Son Euncheol, Lee Dongju, Woo Chul-Woong, Kim Young-Hoon
Department of Pharmacology, University of Ulsan College of Medicine, Seoul 05505, Korea.
Bio-Medical Institute of Technology, University of Ulsan, Seoul 05505, Korea.
Korean J Physiol Pharmacol. 2020 Mar;24(2):173-183. doi: 10.4196/kjpp.2020.24.2.173. Epub 2020 Feb 20.
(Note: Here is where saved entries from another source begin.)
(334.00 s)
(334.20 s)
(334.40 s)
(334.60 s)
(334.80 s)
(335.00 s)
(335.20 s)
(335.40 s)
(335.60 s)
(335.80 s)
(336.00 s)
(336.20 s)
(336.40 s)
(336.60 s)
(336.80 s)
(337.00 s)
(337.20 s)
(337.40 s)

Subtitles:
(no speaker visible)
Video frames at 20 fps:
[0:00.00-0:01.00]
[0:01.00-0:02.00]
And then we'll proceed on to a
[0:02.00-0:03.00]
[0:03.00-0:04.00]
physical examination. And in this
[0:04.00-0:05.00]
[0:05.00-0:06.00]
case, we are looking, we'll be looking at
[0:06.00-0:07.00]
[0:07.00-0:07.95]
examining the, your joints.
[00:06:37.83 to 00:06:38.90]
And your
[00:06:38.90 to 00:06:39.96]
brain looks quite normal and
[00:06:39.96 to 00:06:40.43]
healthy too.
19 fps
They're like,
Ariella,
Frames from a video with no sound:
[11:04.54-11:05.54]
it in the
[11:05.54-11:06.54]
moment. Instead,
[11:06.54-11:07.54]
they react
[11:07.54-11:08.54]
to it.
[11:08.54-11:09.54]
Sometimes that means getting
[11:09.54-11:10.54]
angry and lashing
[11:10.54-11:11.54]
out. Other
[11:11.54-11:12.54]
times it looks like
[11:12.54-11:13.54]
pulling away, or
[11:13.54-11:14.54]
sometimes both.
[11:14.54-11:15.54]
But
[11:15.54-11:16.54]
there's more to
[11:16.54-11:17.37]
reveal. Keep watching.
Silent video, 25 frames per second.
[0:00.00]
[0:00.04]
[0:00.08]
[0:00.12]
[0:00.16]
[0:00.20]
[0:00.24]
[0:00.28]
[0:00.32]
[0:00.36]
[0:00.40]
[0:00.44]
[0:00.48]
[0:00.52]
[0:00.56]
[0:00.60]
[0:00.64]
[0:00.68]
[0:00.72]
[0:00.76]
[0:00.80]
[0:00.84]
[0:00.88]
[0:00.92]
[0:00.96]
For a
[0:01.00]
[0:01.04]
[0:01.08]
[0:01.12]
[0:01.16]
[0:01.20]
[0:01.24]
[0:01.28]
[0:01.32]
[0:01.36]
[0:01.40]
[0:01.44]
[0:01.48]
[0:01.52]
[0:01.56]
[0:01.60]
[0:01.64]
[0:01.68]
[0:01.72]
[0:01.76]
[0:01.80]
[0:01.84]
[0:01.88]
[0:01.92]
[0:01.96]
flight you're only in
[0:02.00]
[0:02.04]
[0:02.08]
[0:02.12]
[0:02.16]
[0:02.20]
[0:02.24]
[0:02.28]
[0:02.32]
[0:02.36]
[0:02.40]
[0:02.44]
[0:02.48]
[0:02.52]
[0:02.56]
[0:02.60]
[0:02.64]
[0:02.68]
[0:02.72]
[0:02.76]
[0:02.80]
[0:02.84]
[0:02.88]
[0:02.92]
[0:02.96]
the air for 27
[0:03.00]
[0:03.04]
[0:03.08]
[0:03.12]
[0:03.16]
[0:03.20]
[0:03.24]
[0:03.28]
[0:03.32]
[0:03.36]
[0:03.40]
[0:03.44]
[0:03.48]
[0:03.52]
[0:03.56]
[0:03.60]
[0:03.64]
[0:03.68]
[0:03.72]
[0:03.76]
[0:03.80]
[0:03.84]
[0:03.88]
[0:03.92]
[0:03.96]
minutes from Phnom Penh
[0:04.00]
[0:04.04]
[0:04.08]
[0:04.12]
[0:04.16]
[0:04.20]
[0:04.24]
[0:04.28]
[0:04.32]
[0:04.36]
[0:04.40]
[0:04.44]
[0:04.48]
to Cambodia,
An model for ischemia/reperfusion injury has not been well-established. We hypothesized that this failure may be caused by serum deprivation, the use of glutamine-containing media, and absence of acidosis. Cell viability of H9c2 cells was significantly decreased by serum deprivation. In this condition, reperfusion damage was not observed even after simulating severe ischemia. However, when cells were cultured under 10% dialyzed FBS, cell viability was less affected compared to cells cultured under serum deprivation and reperfusion damage was observed after hypoxia for 24 h. Reperfusion damage after glucose or glutamine deprivation under hypoxia was not significantly different from that after hypoxia only. However, with both glucose and glutamine deprivation, reperfusion damage was significantly increased. After hypoxia with lactic acidosis, reperfusion damage was comparable with that after hypoxia with glucose and glutamine deprivation. Although high-passage H9c2 cells were more resistant to reperfusion damage than low-passage cells, reperfusion damage was observed especially after hypoxia and acidosis with glucose and glutamine deprivation. Cell death induced by reperfusion after hypoxia with acidosis was not prevented by apoptosis, autophagy, or necroptosis inhibitors, but significantly decreased by ferrostatin-1, a ferroptosis inhibitor, and deferoxamine, an iron chelator. These data suggested that in our SIR model, cell death due to reperfusion injury is likely to occur ferroptosis, which is related with ischemia/reperfusion-induced cell death . In conclusion, we established an optimal reperfusion injury model, in which ferroptotic cell death occurred by hypoxia and acidosis with or without glucose/glutamine deprivation under 10% dialyzed FBS.
缺血/再灌注损伤的模型尚未完全确立。我们推测,这种失败可能是由于血清剥夺、使用含谷氨酰胺的培养基以及缺乏酸中毒所致。血清剥夺显著降低了H9c2细胞的活力。在这种情况下,即使模拟严重缺血后也未观察到再灌注损伤。然而,当细胞在10%透析胎牛血清中培养时,与在血清剥夺条件下培养的细胞相比,细胞活力受影响较小,并且在缺氧24小时后观察到了再灌注损伤。缺氧条件下葡萄糖或谷氨酰胺剥夺后的再灌注损伤与仅缺氧后的再灌注损伤无显著差异。然而,同时进行葡萄糖和谷氨酰胺剥夺时,再灌注损伤显著增加。缺氧合并乳酸酸中毒后的再灌注损伤与缺氧合并葡萄糖和谷氨酰胺剥夺后的再灌注损伤相当。尽管高代H9c2细胞比低代细胞对再灌注损伤更具抗性,但尤其是在缺氧以及葡萄糖和谷氨酰胺剥夺合并酸中毒后观察到了再灌注损伤。缺氧合并酸中毒后再灌注诱导的细胞死亡不能被凋亡、自噬或坏死性凋亡抑制剂阻止,但铁死亡抑制剂铁抑素-1和铁螯合剂去铁胺可显著降低细胞死亡。这些数据表明,在我们的SIR模型中,再灌注损伤导致的细胞死亡很可能是铁死亡,这与缺血/再灌注诱导的细胞死亡有关。总之,我们建立了一个最佳的再灌注损伤模型,在该模型中,在10%透析胎牛血清条件下,无论有无葡萄糖/谷氨酰胺剥夺,缺氧和酸中毒都会导致铁死亡性细胞死亡。